Antes del final aparece un acento épico en «Domadores de jaguares» y la invitación a elevarse de «Si quieren pueden volar», para cerrar todo con el optimismo de «Feliz noviembre». Según contaron los músicos en algunas entrevistas, el disco tiene una intención conceptual, hablando de un éxodo de la Humanidad que decide abandonar el planeta ante un inminente apocalipsis.
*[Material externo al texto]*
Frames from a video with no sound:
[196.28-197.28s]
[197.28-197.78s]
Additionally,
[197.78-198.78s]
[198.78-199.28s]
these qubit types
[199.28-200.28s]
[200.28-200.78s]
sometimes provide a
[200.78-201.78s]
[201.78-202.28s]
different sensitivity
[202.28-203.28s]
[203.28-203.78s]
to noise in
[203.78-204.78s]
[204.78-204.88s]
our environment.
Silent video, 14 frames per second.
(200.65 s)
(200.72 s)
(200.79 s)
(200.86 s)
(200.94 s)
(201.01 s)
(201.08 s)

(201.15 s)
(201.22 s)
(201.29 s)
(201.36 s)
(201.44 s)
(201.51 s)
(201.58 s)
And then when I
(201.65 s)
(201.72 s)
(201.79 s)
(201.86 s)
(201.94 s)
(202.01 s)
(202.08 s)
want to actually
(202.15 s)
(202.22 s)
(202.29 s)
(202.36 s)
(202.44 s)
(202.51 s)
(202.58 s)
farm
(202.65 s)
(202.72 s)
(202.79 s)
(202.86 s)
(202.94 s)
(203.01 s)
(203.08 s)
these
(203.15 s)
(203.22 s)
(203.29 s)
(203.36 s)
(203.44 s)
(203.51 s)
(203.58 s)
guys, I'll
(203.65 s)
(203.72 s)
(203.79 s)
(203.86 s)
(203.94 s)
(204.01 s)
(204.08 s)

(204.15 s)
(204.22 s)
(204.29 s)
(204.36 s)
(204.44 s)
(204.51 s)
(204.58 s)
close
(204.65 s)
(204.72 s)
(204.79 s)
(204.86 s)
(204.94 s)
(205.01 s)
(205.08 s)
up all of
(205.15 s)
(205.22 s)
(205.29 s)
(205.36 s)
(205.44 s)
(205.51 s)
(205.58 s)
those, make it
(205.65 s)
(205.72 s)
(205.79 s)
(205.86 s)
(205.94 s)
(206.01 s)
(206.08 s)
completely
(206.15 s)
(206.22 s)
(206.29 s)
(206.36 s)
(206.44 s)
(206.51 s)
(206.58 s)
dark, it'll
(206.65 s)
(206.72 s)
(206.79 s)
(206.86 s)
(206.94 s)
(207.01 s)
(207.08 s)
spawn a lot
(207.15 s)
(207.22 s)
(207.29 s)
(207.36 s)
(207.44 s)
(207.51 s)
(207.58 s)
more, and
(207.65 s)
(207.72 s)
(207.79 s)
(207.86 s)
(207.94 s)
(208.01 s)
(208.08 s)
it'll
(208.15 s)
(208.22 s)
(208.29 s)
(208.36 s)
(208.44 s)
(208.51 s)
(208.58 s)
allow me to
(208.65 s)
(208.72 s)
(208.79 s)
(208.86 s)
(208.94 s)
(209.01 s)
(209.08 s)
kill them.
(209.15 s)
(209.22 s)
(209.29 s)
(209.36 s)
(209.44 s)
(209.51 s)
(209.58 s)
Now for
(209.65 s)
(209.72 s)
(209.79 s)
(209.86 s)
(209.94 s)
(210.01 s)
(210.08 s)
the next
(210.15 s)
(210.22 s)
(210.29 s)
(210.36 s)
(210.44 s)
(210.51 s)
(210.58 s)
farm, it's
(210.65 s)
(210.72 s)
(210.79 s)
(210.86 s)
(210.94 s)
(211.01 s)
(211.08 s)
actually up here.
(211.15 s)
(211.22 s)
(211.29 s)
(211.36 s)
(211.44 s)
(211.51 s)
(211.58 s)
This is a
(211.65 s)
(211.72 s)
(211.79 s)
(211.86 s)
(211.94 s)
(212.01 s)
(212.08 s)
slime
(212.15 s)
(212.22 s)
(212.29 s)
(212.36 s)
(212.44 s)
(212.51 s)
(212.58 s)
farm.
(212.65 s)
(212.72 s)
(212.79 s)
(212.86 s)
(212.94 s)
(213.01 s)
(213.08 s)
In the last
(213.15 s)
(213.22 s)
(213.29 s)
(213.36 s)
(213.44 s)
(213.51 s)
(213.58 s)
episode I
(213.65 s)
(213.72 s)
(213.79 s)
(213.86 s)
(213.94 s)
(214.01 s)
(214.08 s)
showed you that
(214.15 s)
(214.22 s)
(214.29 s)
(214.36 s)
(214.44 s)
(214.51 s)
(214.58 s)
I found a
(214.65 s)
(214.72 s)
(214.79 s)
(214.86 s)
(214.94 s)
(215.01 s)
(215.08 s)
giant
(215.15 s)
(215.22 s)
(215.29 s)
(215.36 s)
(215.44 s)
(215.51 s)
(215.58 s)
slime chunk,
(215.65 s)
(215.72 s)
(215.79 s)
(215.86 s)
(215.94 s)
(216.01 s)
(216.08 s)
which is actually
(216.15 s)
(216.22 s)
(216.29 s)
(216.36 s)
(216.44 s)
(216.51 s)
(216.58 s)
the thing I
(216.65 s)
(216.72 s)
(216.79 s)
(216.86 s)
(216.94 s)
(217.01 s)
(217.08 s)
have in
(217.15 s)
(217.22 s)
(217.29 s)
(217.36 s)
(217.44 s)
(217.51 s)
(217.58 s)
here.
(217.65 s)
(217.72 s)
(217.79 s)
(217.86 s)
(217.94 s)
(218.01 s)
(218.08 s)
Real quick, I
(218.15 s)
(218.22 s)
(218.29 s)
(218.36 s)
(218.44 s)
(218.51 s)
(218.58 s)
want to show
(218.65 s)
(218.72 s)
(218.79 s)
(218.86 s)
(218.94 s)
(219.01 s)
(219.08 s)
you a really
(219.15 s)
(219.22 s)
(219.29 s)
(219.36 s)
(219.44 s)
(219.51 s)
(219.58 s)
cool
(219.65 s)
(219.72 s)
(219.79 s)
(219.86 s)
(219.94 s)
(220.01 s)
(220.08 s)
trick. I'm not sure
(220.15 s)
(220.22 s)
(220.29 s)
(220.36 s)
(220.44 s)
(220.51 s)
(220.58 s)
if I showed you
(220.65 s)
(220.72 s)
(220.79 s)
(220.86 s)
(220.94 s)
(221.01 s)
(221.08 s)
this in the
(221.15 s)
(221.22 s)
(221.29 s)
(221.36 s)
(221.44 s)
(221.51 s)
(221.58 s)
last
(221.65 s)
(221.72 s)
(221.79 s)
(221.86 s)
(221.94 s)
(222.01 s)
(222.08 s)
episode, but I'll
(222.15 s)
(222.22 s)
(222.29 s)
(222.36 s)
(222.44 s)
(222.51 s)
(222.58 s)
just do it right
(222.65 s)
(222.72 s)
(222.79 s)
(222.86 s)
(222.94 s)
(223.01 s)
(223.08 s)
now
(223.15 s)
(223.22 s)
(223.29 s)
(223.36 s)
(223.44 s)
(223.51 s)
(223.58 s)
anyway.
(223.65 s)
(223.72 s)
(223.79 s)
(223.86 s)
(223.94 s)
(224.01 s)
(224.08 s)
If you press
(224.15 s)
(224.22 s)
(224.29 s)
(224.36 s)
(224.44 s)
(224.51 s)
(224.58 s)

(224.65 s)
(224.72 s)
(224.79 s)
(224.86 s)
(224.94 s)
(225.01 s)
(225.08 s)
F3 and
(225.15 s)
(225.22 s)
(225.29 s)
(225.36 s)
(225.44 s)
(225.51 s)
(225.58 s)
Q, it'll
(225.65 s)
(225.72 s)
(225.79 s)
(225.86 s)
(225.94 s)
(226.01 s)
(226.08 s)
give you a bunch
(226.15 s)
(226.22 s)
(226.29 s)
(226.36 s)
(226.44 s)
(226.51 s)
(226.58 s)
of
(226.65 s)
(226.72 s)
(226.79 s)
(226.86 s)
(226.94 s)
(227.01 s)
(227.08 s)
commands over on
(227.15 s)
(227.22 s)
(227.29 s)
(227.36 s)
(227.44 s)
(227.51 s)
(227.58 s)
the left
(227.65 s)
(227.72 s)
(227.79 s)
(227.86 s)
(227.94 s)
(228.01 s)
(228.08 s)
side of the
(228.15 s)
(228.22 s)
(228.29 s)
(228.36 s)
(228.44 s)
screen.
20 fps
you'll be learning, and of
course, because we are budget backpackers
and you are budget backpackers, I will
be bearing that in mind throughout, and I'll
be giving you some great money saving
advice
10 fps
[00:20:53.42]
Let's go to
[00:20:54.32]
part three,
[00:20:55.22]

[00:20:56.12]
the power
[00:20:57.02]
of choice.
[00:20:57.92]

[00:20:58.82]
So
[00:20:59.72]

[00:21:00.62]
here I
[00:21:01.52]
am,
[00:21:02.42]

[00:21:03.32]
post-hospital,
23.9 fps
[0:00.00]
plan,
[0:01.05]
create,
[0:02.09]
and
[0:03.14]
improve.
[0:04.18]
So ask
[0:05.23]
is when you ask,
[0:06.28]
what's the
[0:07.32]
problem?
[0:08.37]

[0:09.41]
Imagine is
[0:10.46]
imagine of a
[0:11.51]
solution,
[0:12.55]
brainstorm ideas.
Lejos quedaron los tiempos en que estos skaters se llamaban Massacre Palestina y editaban en Trípoli Records, mítico sello independiente. Hoy la banda juega en primera y se da el lujo de que músicos históricos como Alfredo Toth y Pablo Guyot produzcan sus discos. Acompañan a Guillermo Walas Cidade los guitarristas Pablo «Tordo» Mondello y Federico «Fico» Piskorz, el bajista Luciano «Bochi» Facio y el baterista Carlos «Charly» Carnota. La banda sigue adelante, mientras jóvenes como Él mató a un policía motorizado y Bestia bebé recogen su estilo sonoro. Un premio a la constancia para estos veteranos del circuito alternativo.